Task item:
When you transcribe the listing, keep each line exact and drop the pictures.

Supplied records:
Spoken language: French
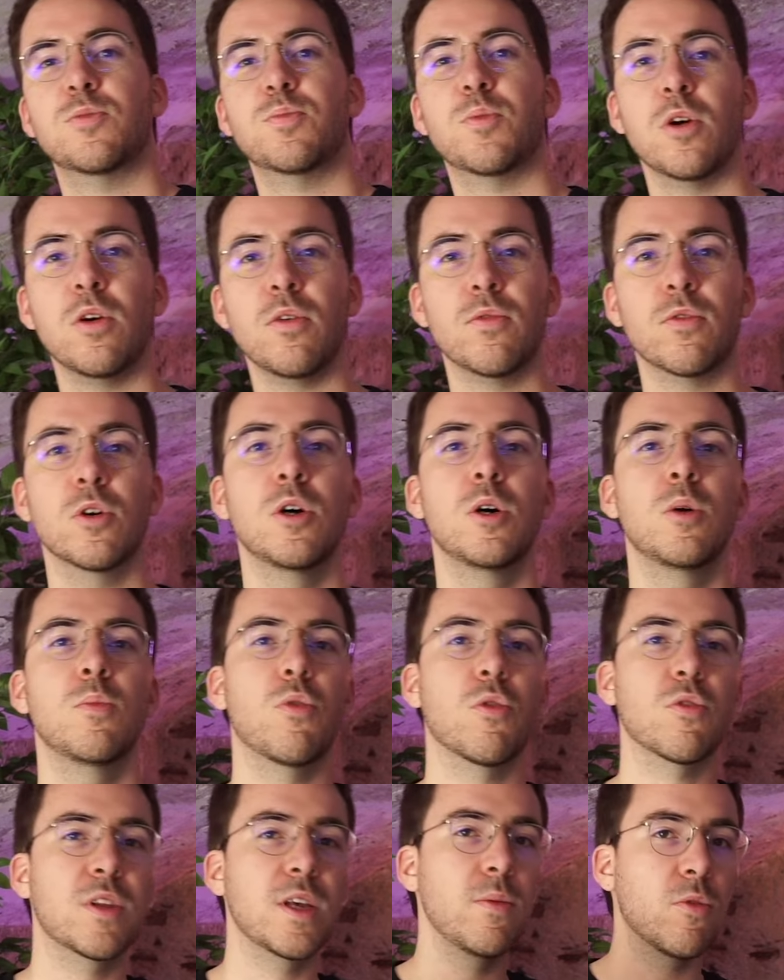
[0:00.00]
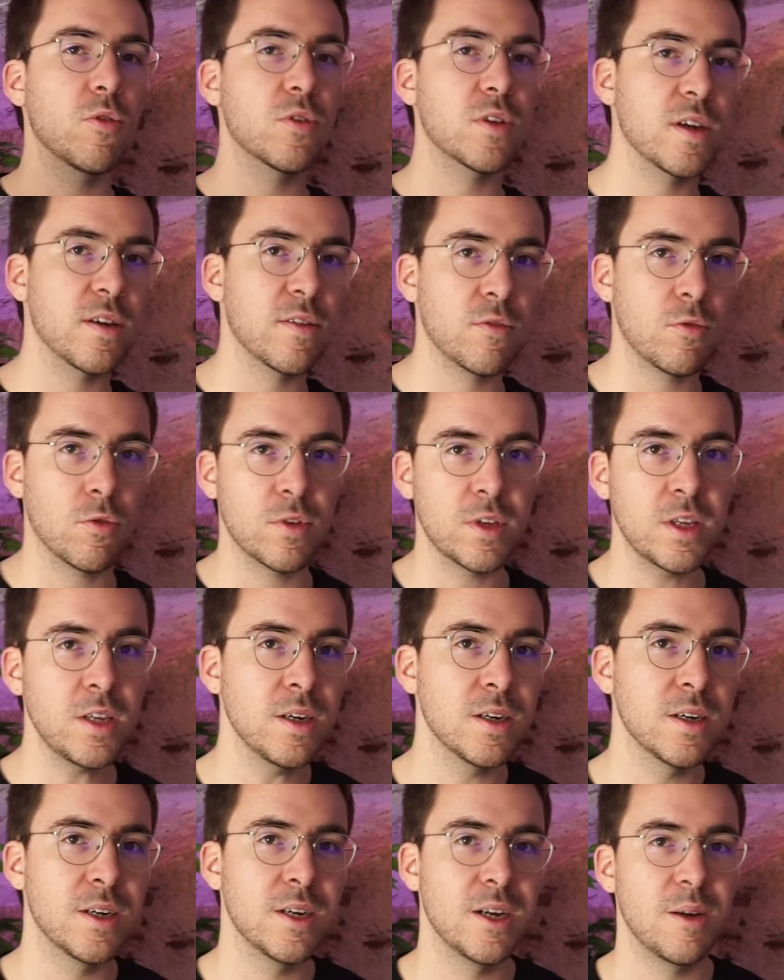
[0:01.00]
preuve pour démontrer ce qu'on dit,
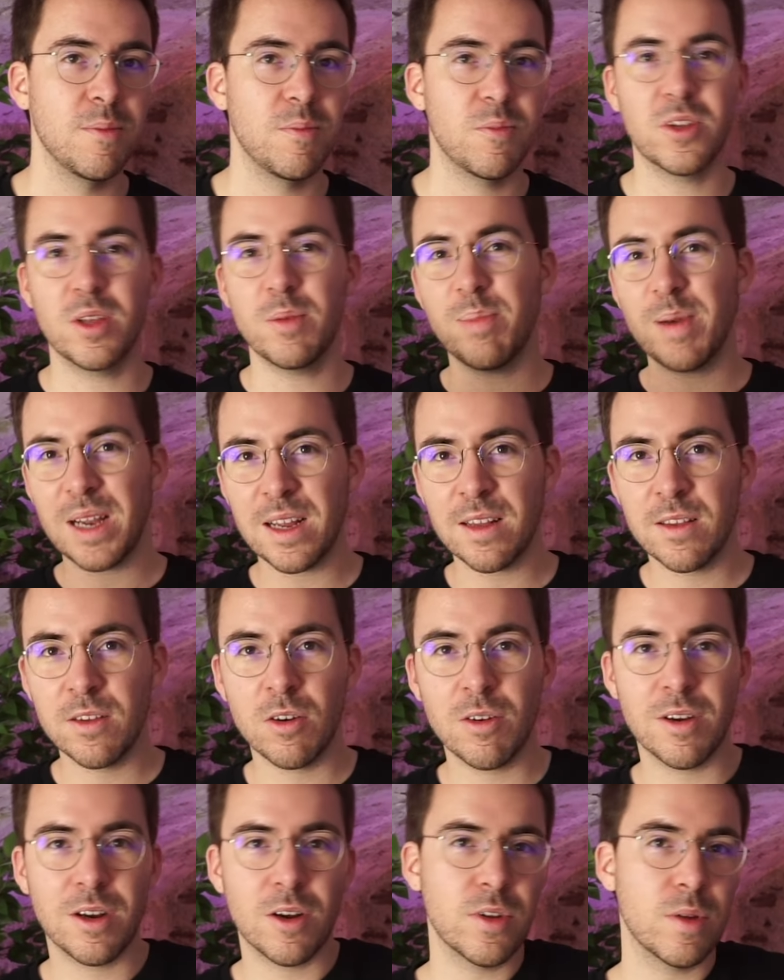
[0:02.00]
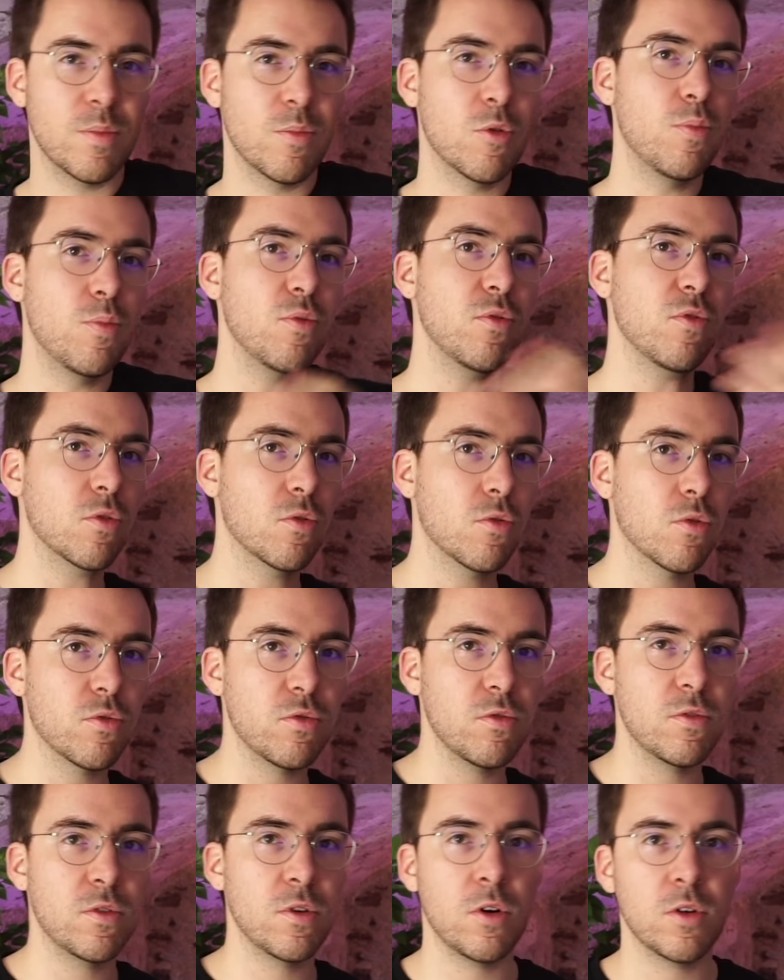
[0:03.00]
mais on n'est pas là-dedans. Là, on est beaucoup plus dans le
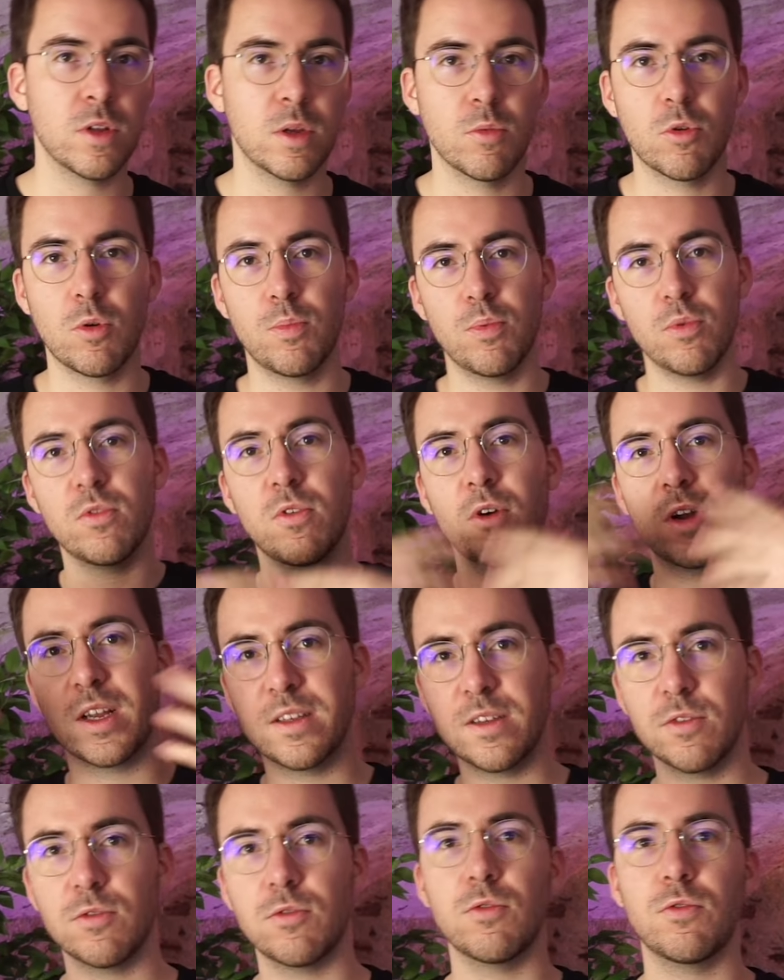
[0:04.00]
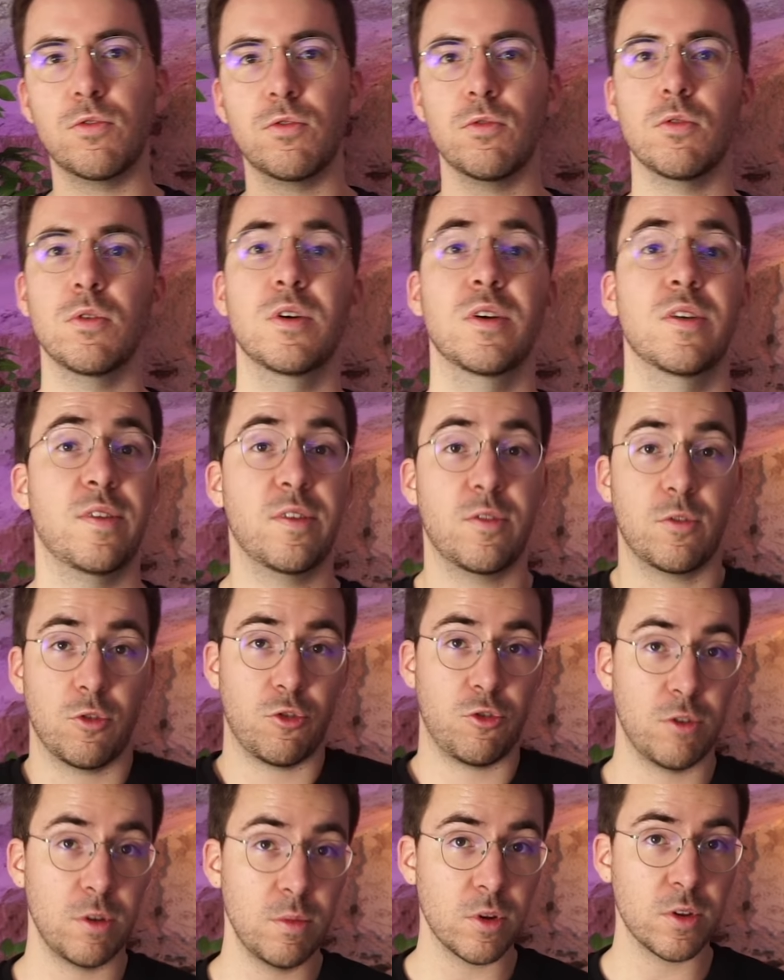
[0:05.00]
consultant, on est beaucoup plus dans la discussion. C'est ce que
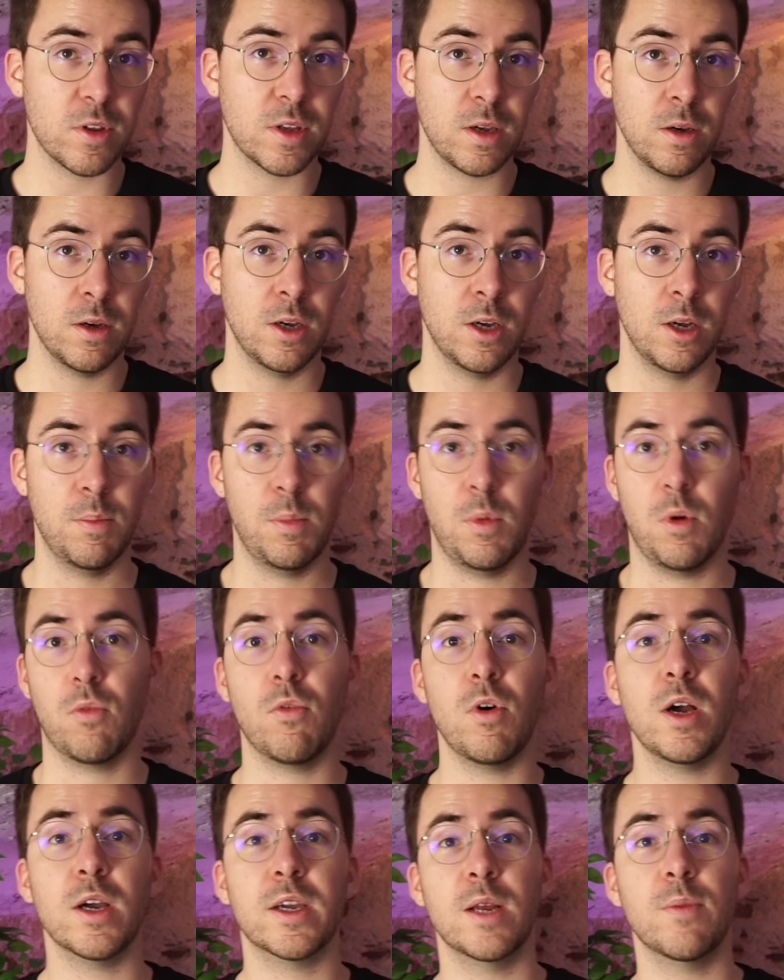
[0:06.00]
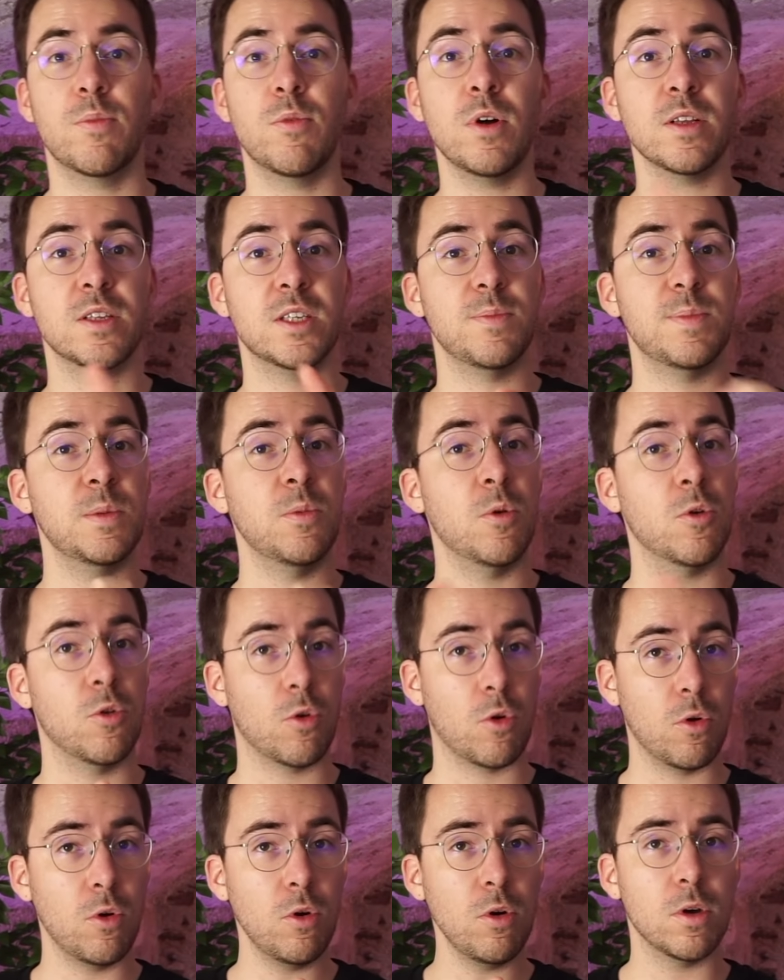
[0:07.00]
je lui ai demandé. Mais on voit à quel point, typiquement, le
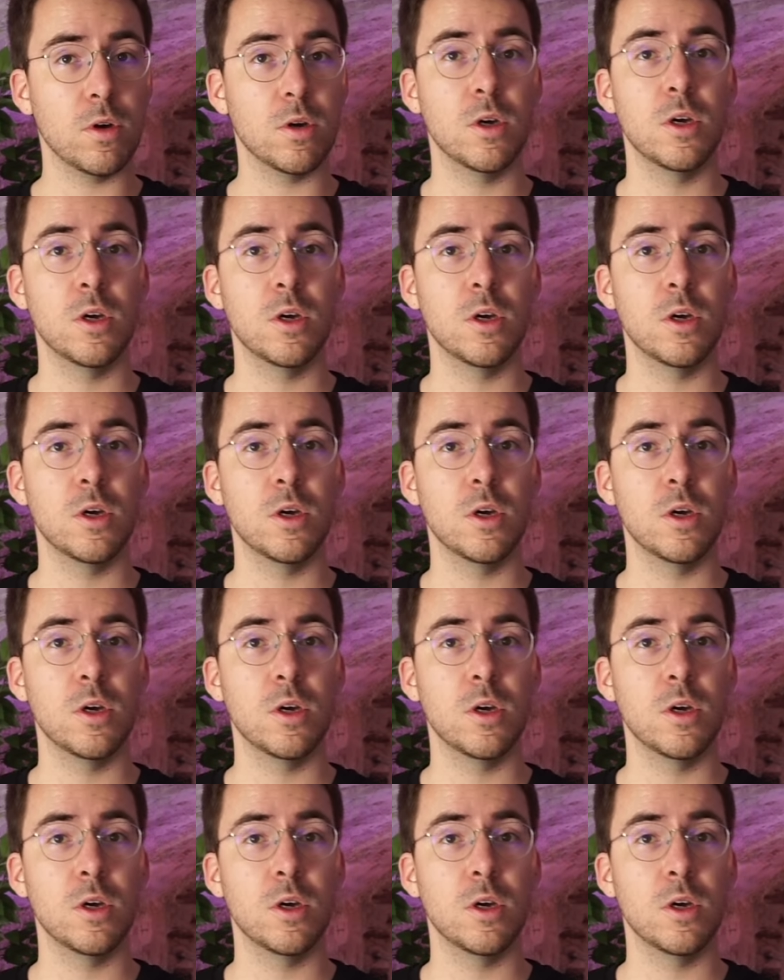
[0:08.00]
rôle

Exercise output:
Spoken language: French
[0:00.00]
[0:01.00]
preuve pour démontrer ce qu'on dit,
[0:02.00]
[0:03.00]
mais on n'est pas là-dedans. Là, on est beaucoup plus dans le
[0:04.00]
[0:05.00]
consultant, on est beaucoup plus dans la discussion. C'est ce que
[0:06.00]
[0:07.00]
je lui ai demandé. Mais on voit à quel point, typiquement, le
[0:08.00]
rôle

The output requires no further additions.